Ces recherches se justifient par l'amélioration de la qualité de la vie, signale-t-il, car elles ont permis le développement constant des connaissances en épidémiologie, génétique, histoire et politique. "Il est de toute évidence dans l'intérêt du public d'autoriser les chercheurs à avoir accès à des renseignements confidentiels lorsque leurs projets visent à approfondir les connaissances et à atteindre plusieurs objectifs sociaux, tels que la création de programmes de santé publique ou le maintien de méthodes démocratiques."

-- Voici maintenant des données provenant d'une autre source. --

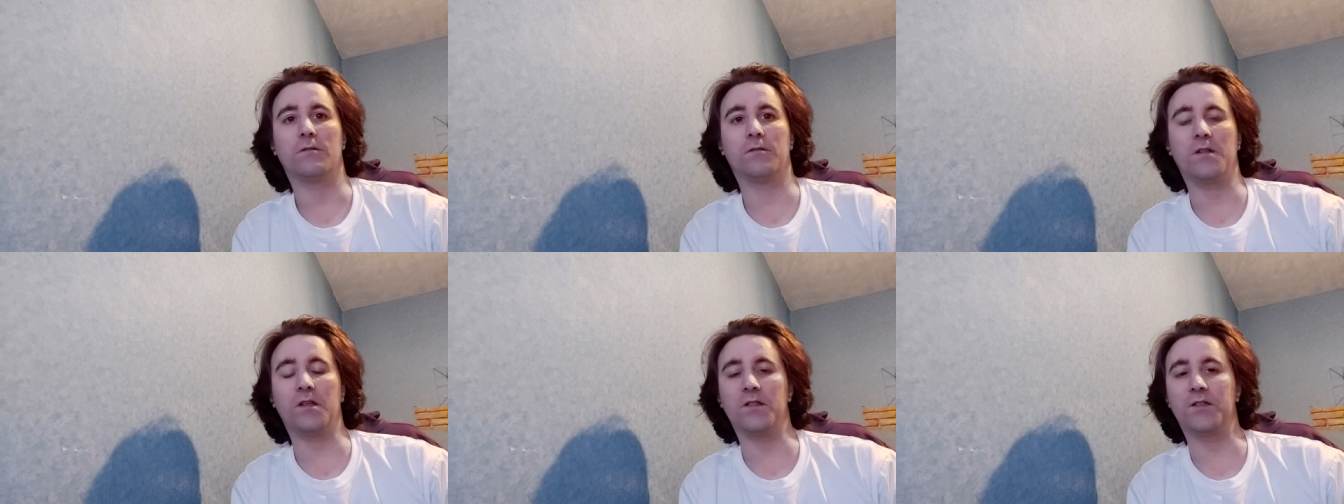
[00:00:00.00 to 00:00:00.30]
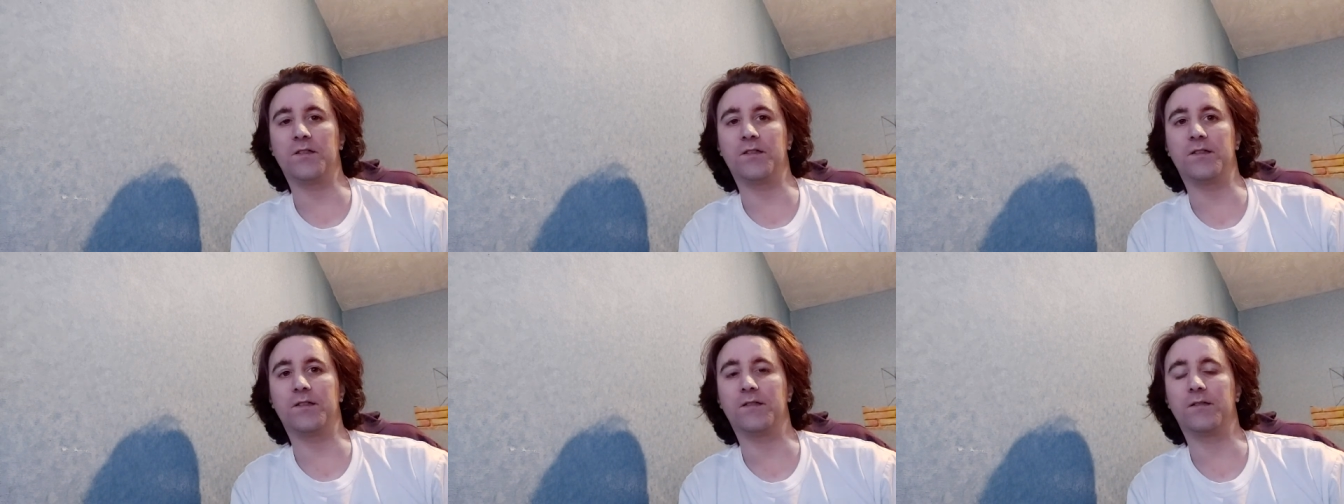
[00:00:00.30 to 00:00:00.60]

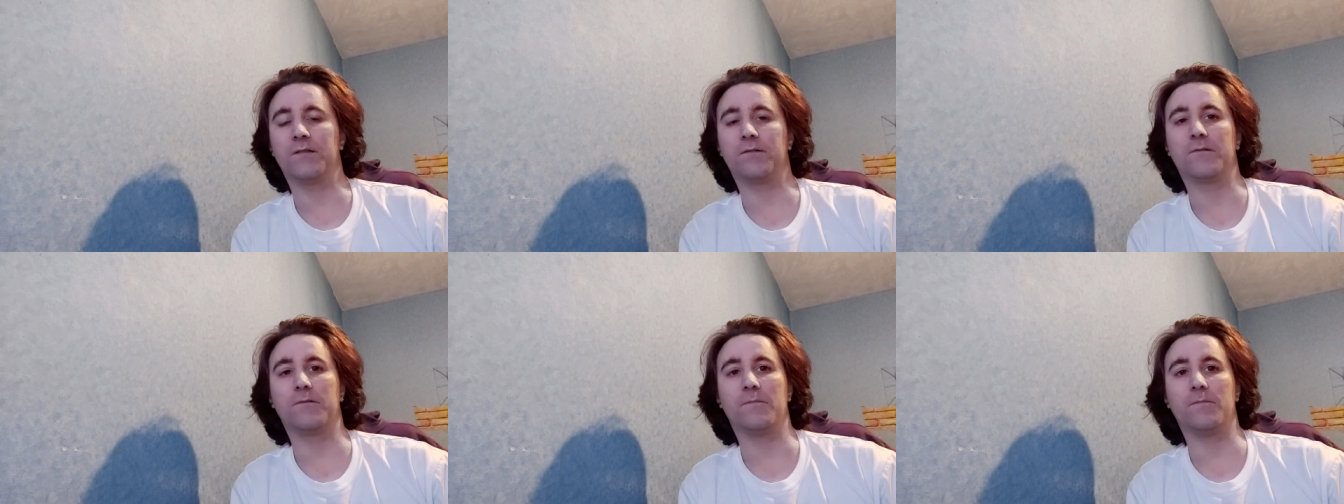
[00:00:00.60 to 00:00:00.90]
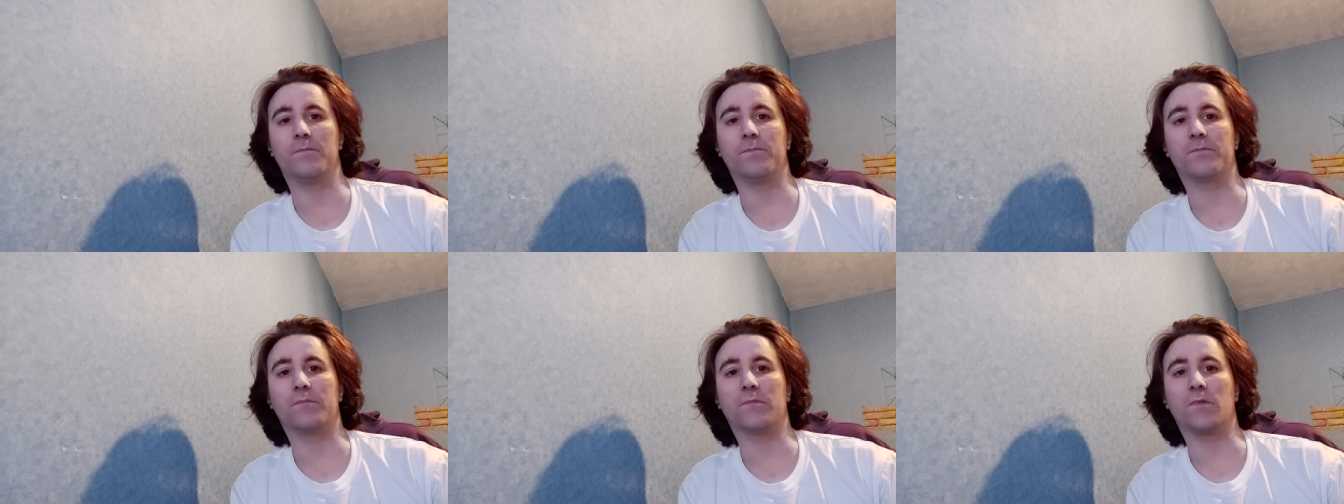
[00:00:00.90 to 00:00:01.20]
it's
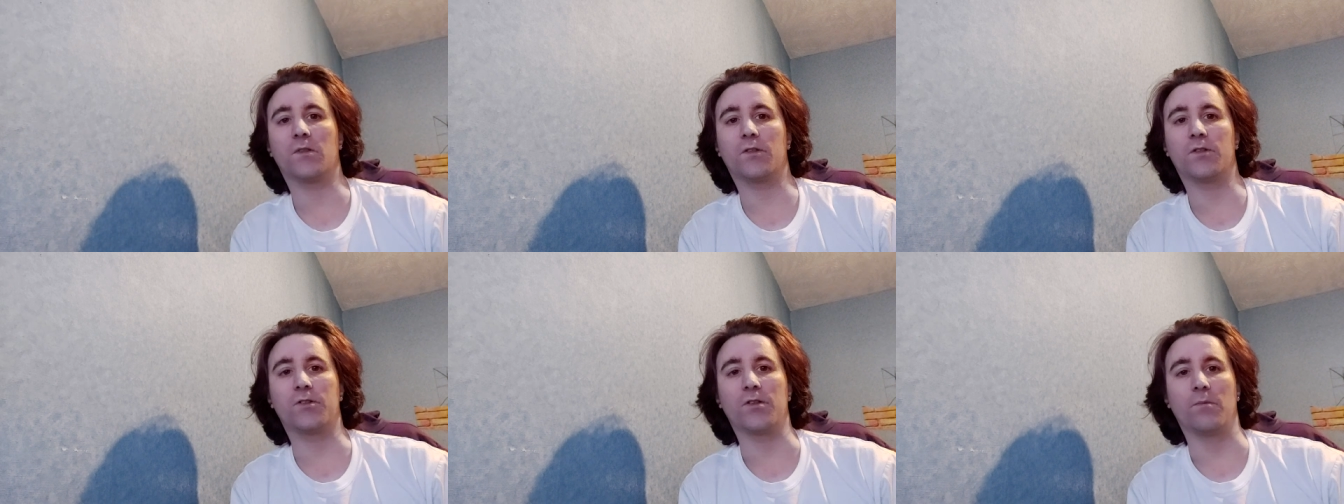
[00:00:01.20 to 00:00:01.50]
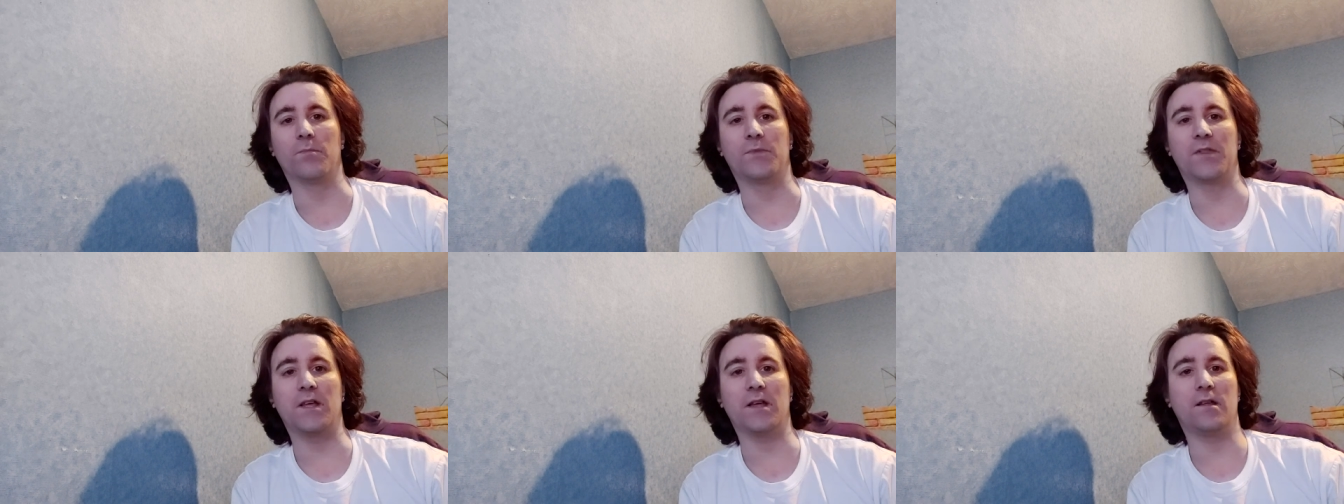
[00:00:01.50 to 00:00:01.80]

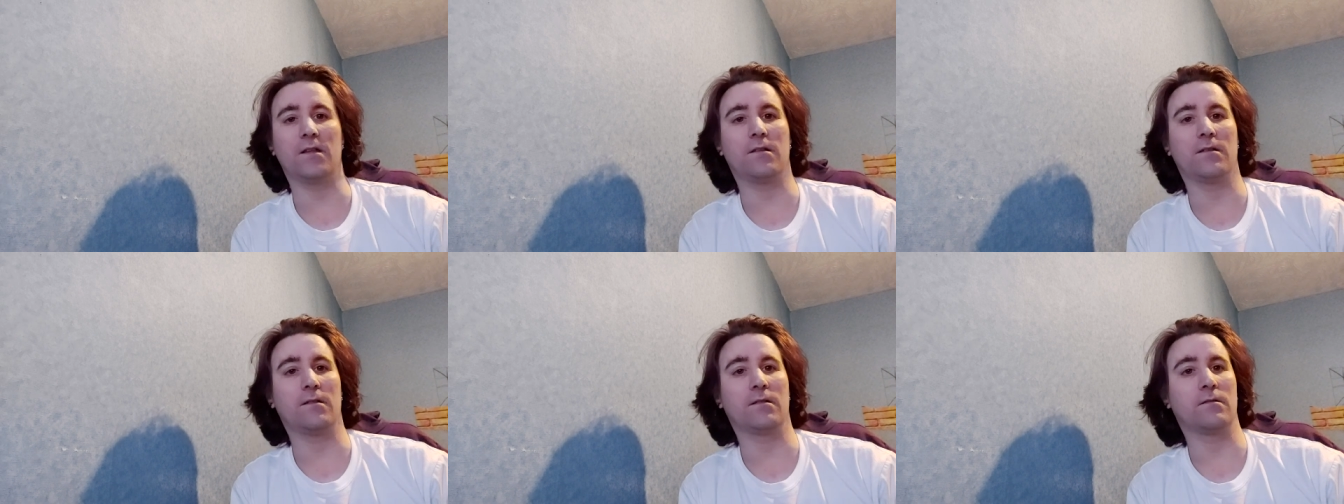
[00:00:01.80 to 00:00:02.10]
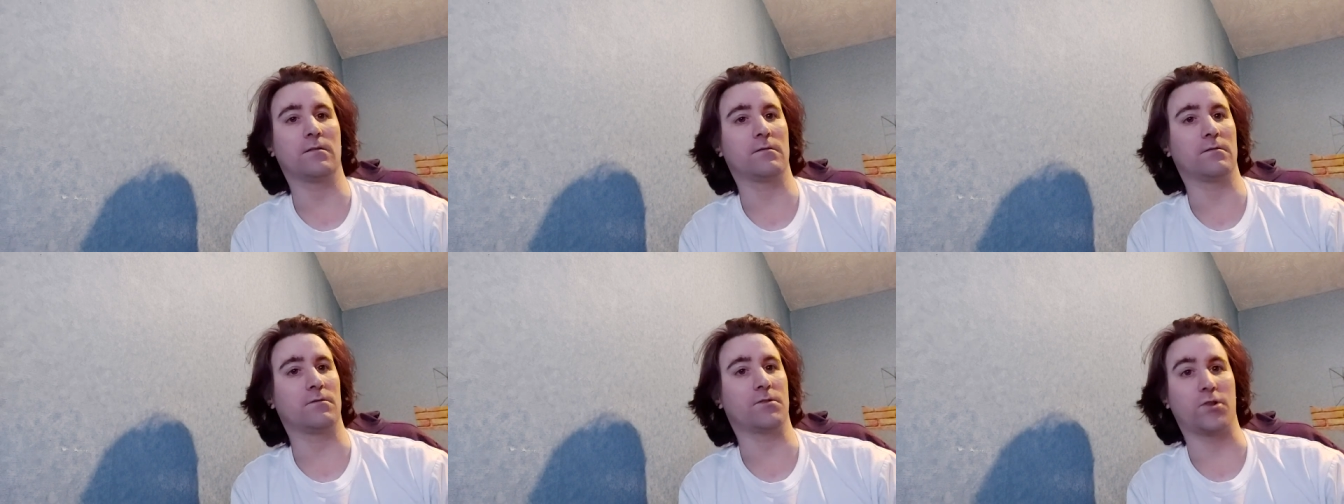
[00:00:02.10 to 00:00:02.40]

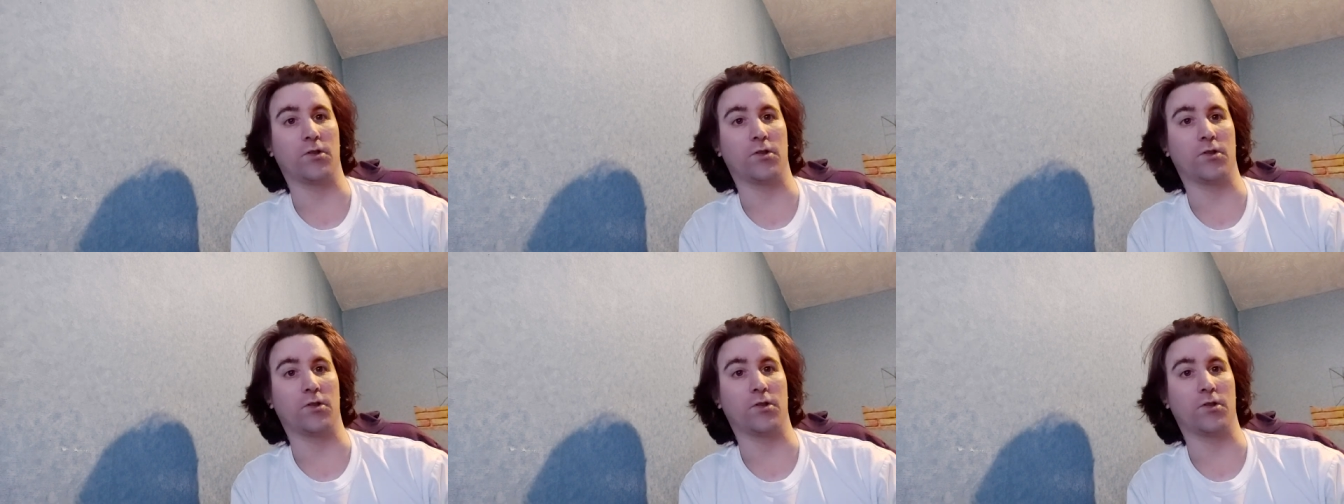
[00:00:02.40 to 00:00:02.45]
something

Se situant à mi-chemin entre les deux points de vue, celui du chercheur réfractaire aux entraves et celui du citoyen alarmiste, William Lowrance a expliqué que la difficulté des organismes publics qui doivent élaborer des politiques de santé se situe précisément à cet endroit. "Il y a deux défis: protéger la vie privée et préserver la recherche que l'on considère comme justifiée."

Dans le rapport sur la question qu'il a déposé au ministère américain de la Santé, il signale que deux catégories de données circulent actuellement. Il y a les données de base sur la santé (statistiques sur les naissances, la mort, l'adoption, les maladies, les prescriptions, etc.) et les données spéciales comme celles relatives à la santé mentale, aux comportements déviants (agressions, pédophilie), à la consommation d'alcool ou de drogue, aux MTS, au sida, etc.

Mais même si la distinction faite entre ces deux catégories est importante, une protection universelle des renseignements est souhaitable, estime l'auteur. Oui, on peut permettre l'utilisation de ces données pour certaines recherches, mais non sans exiger des garanties formelles sur l'usage qu'on en fera. Dans tous les cas, il faut "cultiver une atmosphère de respect pour la vie privée des gens qu'on étudie".